OM: Diesel the only choice for me - that reassuring rumble just speaks of a burly-shouldered car ready to tackle anything. As for the rest of it, it’s eminently fit for purpose in the modern world and brilliantly fulfils the role Land Rover envisaged for it. However, it’s not a tool any more and that means in years to come it will never resonate in the same way as the original. What it needs is a showcase, a new global challenge in the mould of the old G4/Transworld expeditions.
RH: But would it make it? Because it pains me to say this, but our time has ended a bit abruptly due to some, erm, technical faults. Which, I might add, happened after I handed the car to you. The only issue I had was self-inflicted but I ultimately pin down to a design fault. When I decided to go all Red Cross and save people from a flash flood in Devon (this is the kind of ambition that the Defender fuels) I headbutted a rather impressive amount of water which came back over the bonnet and ripped the optional front bumper off. That was fine, as once the water had subsided a few hours later, I recovered the bumper and just popped it back on. But that’s when I realised it’d taken all the parking sensors and camera wiring with it. So they had to be reattached. Oops. But as for the water sloshing in the sills, aircon packing up, power loss, coolant leaks, terminal electrical failure – you’ll need to fill me in on those. And have I missed anything?
OM: Don’t think so! I do need to reflect on a couple of those. The aircon issue was down to a missed step in the PDI (Pre-Delivery Inspection), and the power loss was due to a little hose that came adrift from the air intake, so the engine management was seeing ambient pressure, not airbox pressure and getting confused.
RH: But the hose was just pushed on - it should have been attached better.
OM: It should. I think a lot of the niggles were down to development not being rigorous enough. The one I do want to touch on was the most recent: the electrical gremlins that shorted out the system and stopped it starting. That was probably my fault.
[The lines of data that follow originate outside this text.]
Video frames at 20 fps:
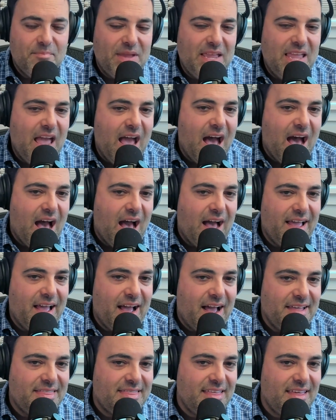But yeah,
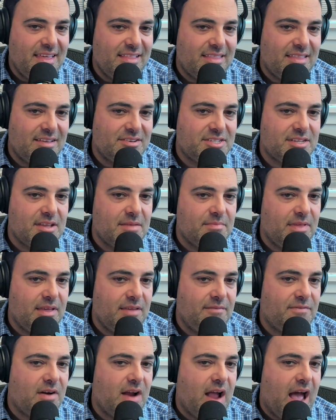I think there's
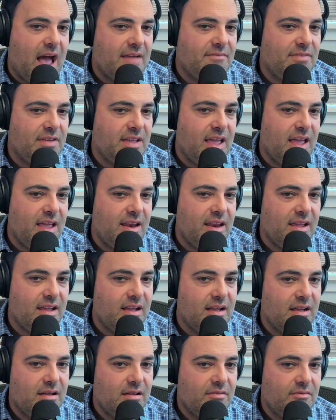something for
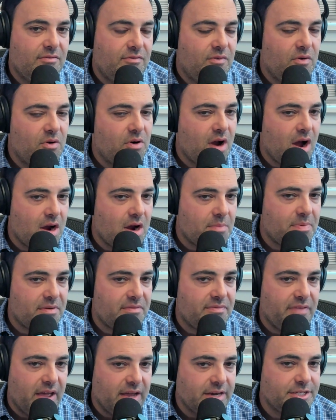advocating for our
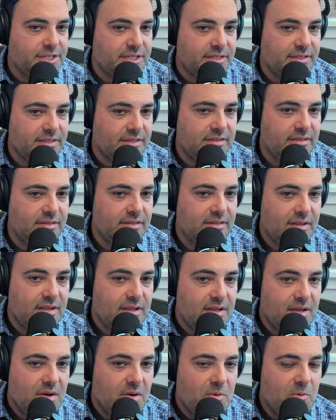profession
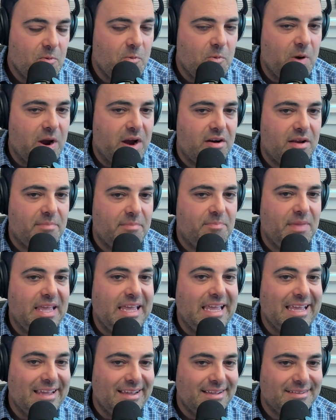where it
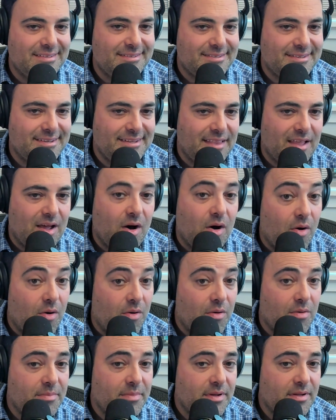begins in the
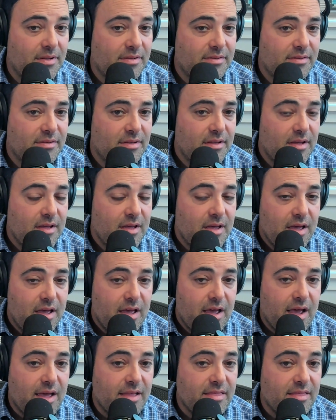home.
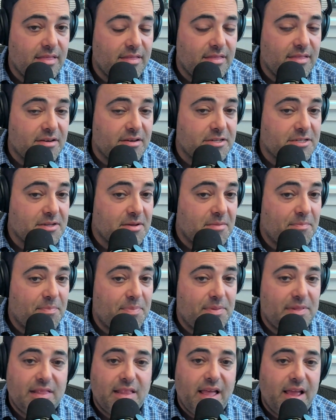And there's
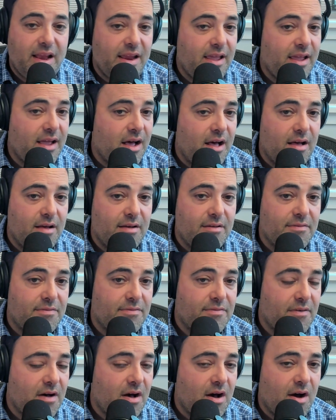plenty
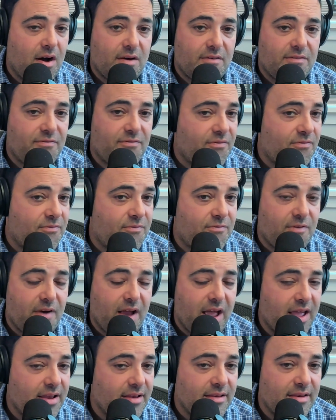of our
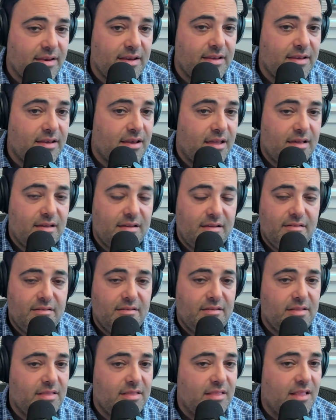friend
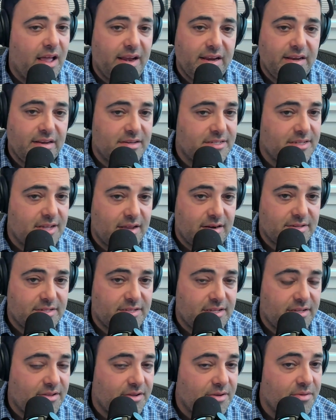lighting designers
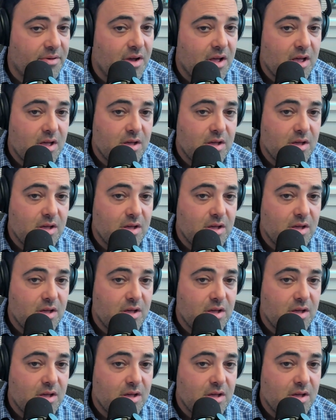that do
OM: Remember my makeshift fix for the snorkel when the single clip that holds it to the A-pillar broke? I basically reattached it with tie-wraps and sticky pads. I was quite pleased with myself, but didn’t seal the hole where the broken clip had been. Land Rover reckons that water trickled down inside of the A-pillar, and got into the electrics. I mean, maybe it did, but even so I’d have imagined everything would have been sealed better. One broken clip on an already vulnerable snorkel and the whole car shorts out? Not good. Look, there’s not another off-roader to touch it, it’s a genuine 4x4 and stands above every SUV, but I’d live in fear of the warranty running out. Between us all we did over 14,000 miles in this D250, and shadowing every single one of them was a niggling fear that something would go wrong. We’re car enthusiasts, we love the product, we understand it and found ways to cope with most of the issues. But most owners aren’t like us. They won’t forgive and forget. And yet despite all that, I’d still have one. It’s the only 4x4 on sale today that actually deserves the tag.
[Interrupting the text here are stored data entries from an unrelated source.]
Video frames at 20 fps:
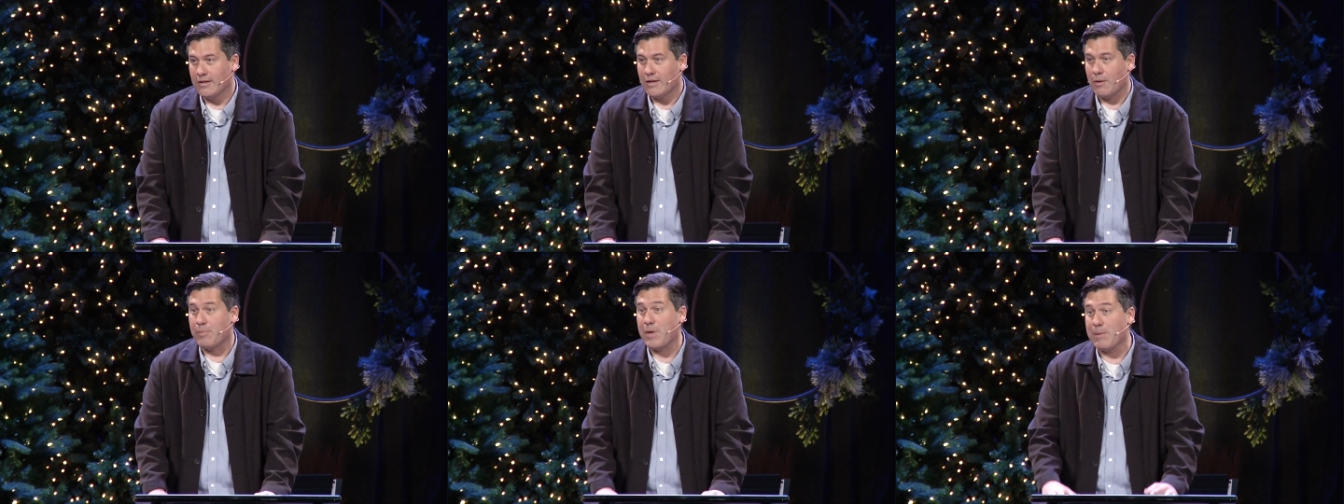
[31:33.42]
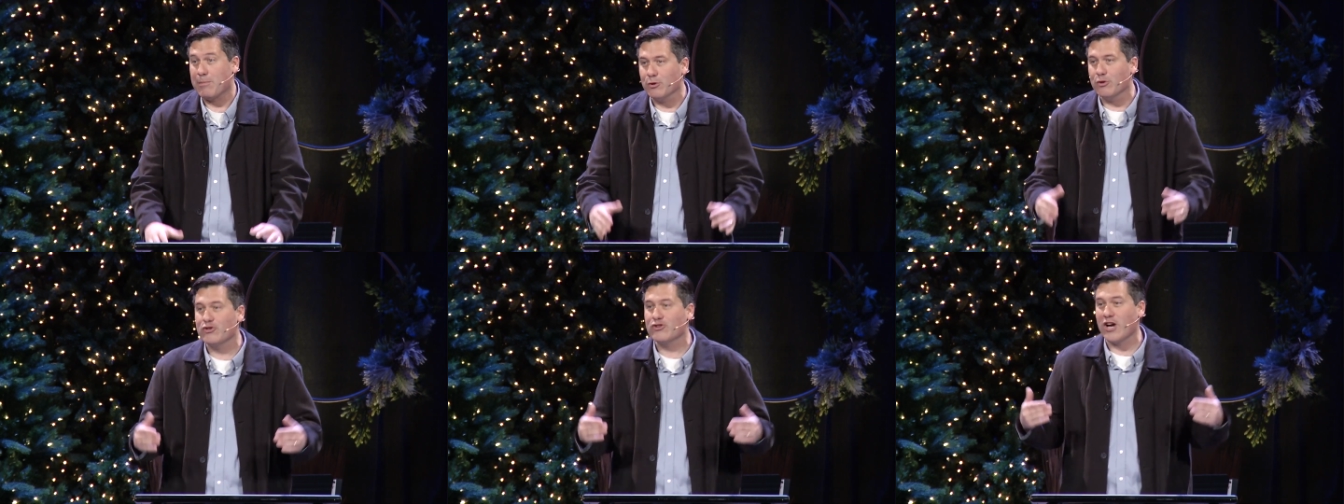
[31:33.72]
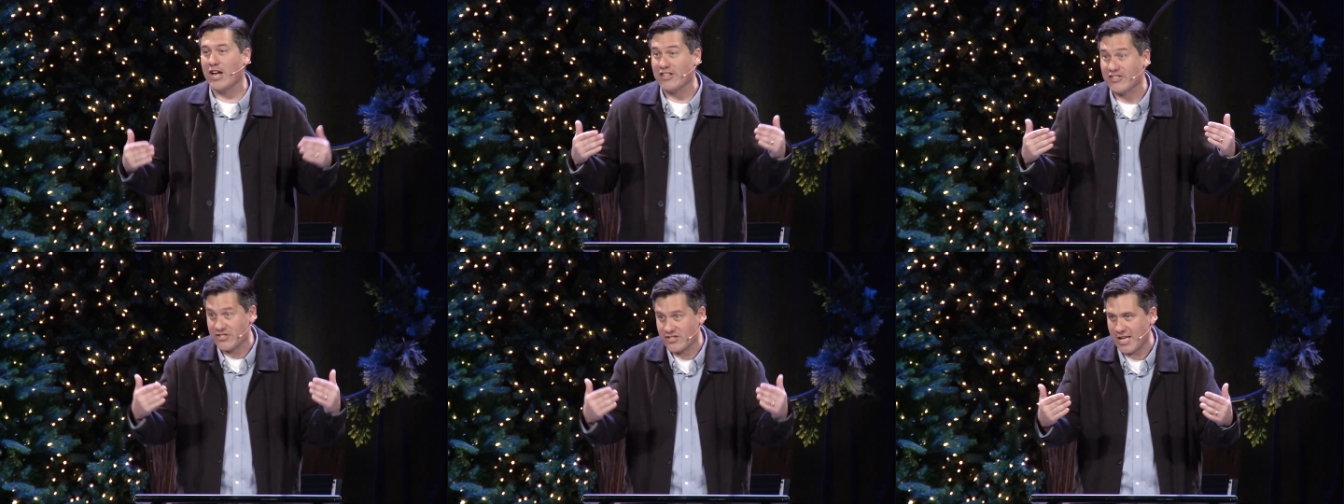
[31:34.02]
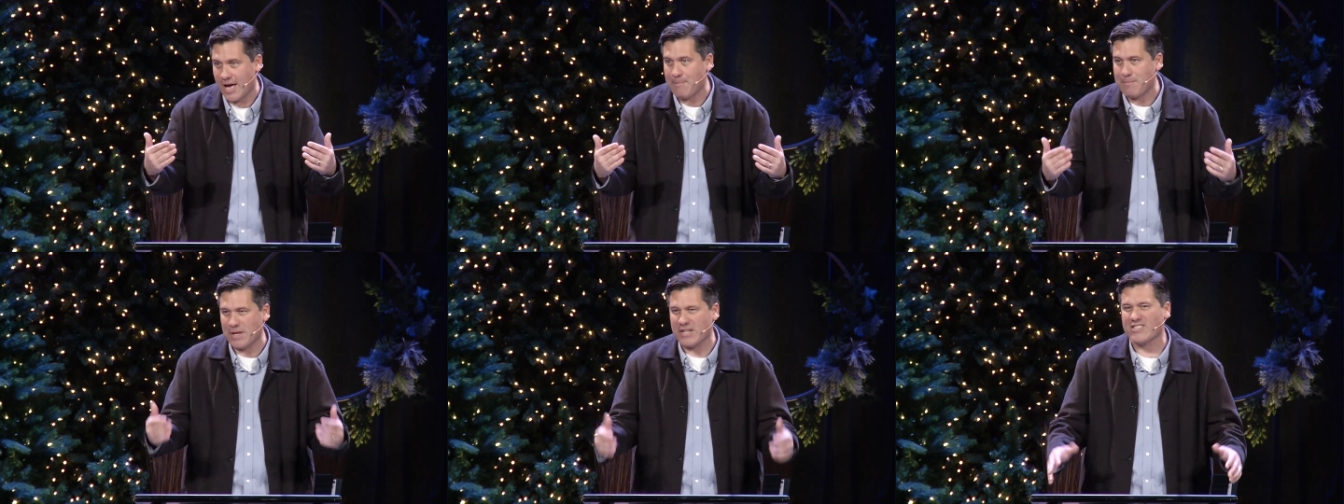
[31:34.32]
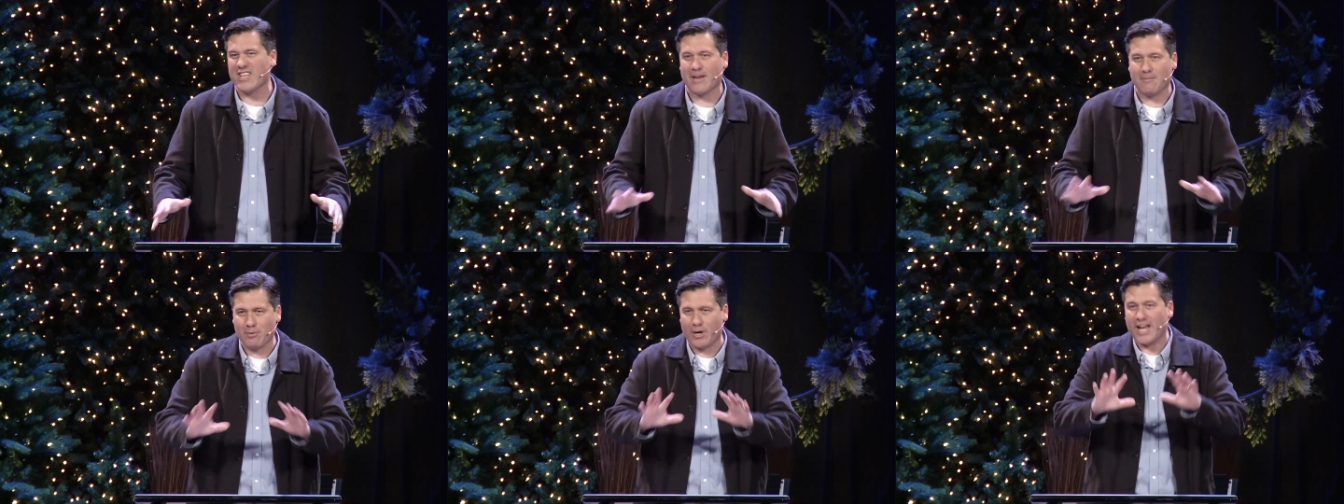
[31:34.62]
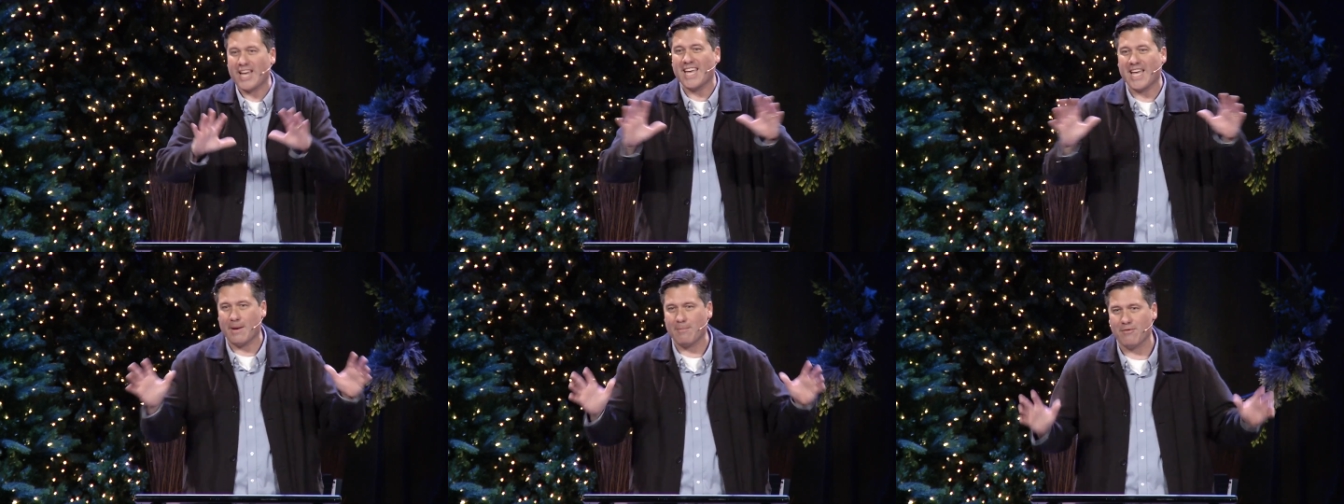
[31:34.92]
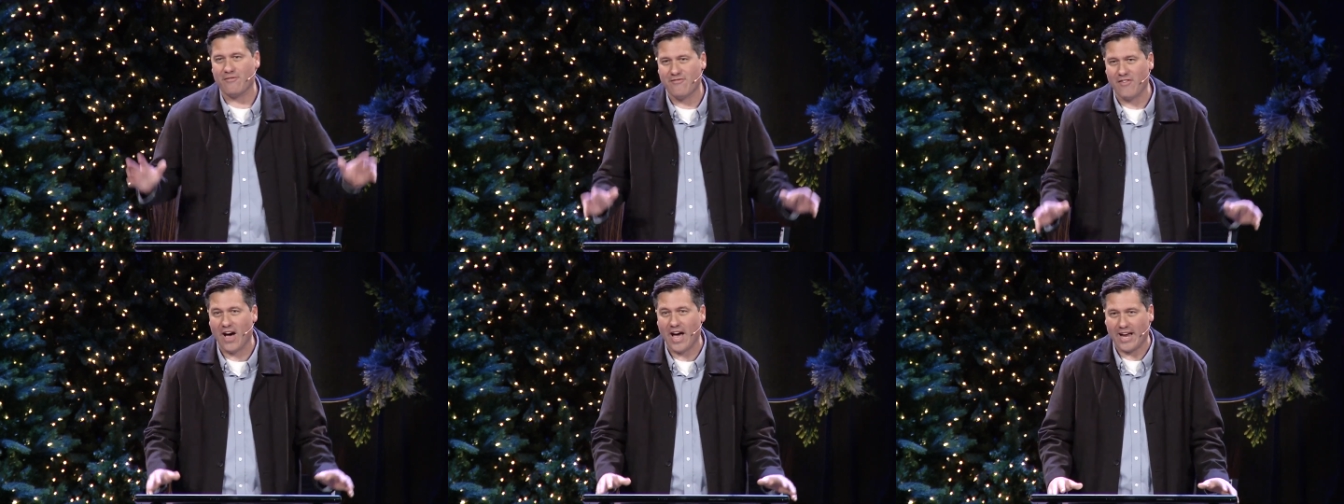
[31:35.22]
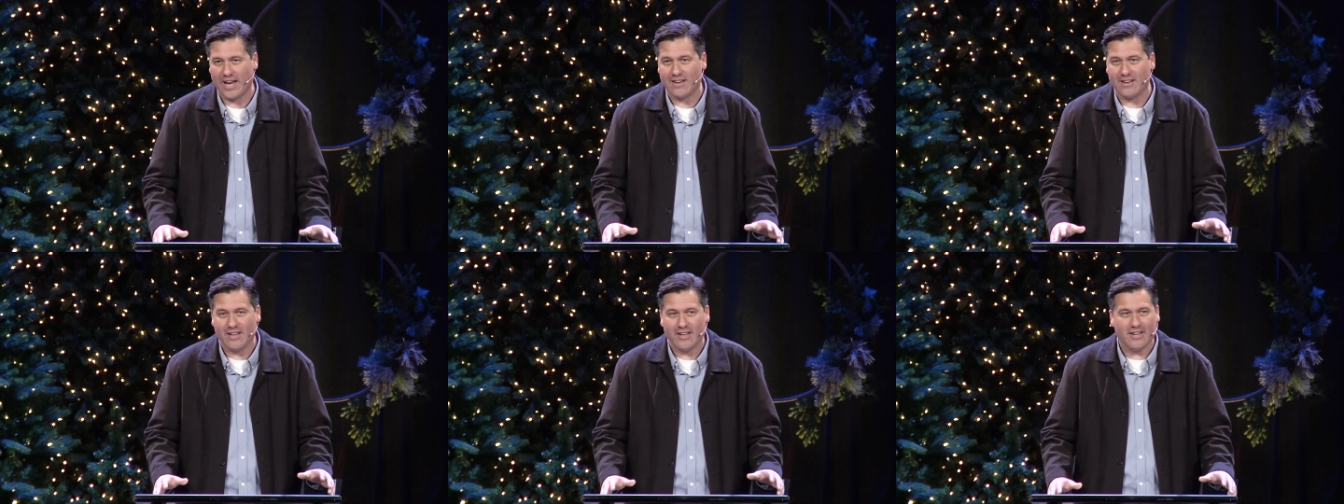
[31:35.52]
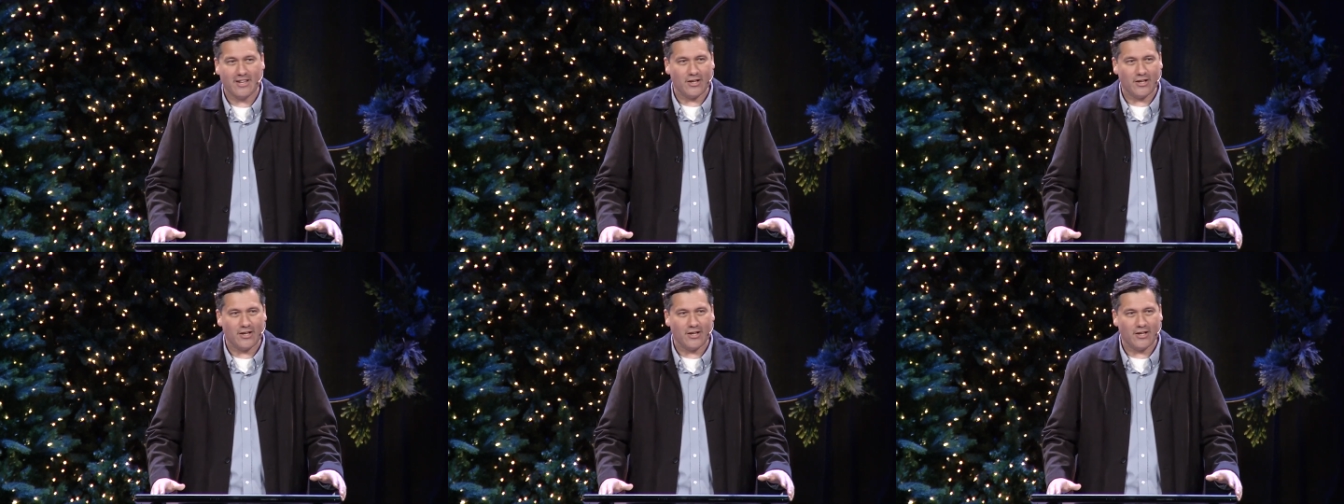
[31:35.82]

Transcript: The people who try to step in, it's like breaking up a fight.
RH: Until the Grenadier comes along. But I know what you mean, the Defender has personality and that’s such a rare commodity these days. I actually preferred it to the Bentley Bentayga I ran for three months this summer. Yes, the Defender doesn’t have any posh wood veneers but it felt more luxurious at times. It was more comfortable and relatable. It also fed you spoonfuls of ambition and became a mate. Plus, with trick diffs, a 900mm wading depth and plenty of ground clearance, it allowed you to go anywhere – which is the real luxury.
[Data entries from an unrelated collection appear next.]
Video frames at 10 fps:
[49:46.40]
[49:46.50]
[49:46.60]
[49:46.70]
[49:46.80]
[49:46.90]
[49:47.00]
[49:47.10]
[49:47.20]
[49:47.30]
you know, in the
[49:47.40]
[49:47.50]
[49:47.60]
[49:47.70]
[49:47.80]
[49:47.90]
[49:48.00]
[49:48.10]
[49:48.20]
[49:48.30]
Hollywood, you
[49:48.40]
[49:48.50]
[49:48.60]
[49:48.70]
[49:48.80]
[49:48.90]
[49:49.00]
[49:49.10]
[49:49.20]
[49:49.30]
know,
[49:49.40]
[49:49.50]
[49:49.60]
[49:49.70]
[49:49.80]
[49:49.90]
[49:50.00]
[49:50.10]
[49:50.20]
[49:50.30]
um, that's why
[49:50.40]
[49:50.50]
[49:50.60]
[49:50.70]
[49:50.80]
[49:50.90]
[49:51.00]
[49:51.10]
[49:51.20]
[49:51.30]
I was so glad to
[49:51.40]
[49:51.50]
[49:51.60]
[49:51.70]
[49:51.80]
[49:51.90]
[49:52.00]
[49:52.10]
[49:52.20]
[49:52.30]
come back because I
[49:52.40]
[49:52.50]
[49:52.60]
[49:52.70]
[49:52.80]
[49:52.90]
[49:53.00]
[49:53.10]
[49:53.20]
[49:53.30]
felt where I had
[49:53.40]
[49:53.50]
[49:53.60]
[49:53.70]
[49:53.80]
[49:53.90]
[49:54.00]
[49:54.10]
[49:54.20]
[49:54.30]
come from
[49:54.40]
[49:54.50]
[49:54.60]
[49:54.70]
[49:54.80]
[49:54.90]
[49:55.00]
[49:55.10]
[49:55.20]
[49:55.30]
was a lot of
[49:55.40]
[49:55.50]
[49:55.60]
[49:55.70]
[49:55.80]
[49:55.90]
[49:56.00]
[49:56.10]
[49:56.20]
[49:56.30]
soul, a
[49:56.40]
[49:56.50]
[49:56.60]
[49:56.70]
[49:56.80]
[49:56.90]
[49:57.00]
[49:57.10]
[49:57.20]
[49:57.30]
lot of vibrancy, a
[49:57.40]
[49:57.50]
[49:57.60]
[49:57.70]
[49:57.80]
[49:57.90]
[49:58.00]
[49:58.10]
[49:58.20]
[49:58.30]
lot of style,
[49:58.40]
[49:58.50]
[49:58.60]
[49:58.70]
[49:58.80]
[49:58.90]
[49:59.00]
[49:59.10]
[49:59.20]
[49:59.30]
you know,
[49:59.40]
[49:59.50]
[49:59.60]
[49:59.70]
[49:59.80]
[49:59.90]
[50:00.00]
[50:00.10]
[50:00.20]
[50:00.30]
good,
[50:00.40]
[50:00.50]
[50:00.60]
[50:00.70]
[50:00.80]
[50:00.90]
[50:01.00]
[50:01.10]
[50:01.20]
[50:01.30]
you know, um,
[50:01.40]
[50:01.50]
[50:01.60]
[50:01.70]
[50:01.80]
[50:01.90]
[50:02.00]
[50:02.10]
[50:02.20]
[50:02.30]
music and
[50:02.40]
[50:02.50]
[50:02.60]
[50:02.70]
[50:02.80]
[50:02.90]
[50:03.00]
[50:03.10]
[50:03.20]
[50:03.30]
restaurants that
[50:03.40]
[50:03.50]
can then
OM: Because it’s rougher and tougher and that fit-for-purpose vibe matters more to you and I than luxury. I think it’s the best car Land Rover makes.
RH: I think it’s better than that. I think it’s one of the best cars in the last decade. And one I’m desperate to own. Well, if they sort out the reliability issues. It’s all I – and a lot of the motoring population – would ever need.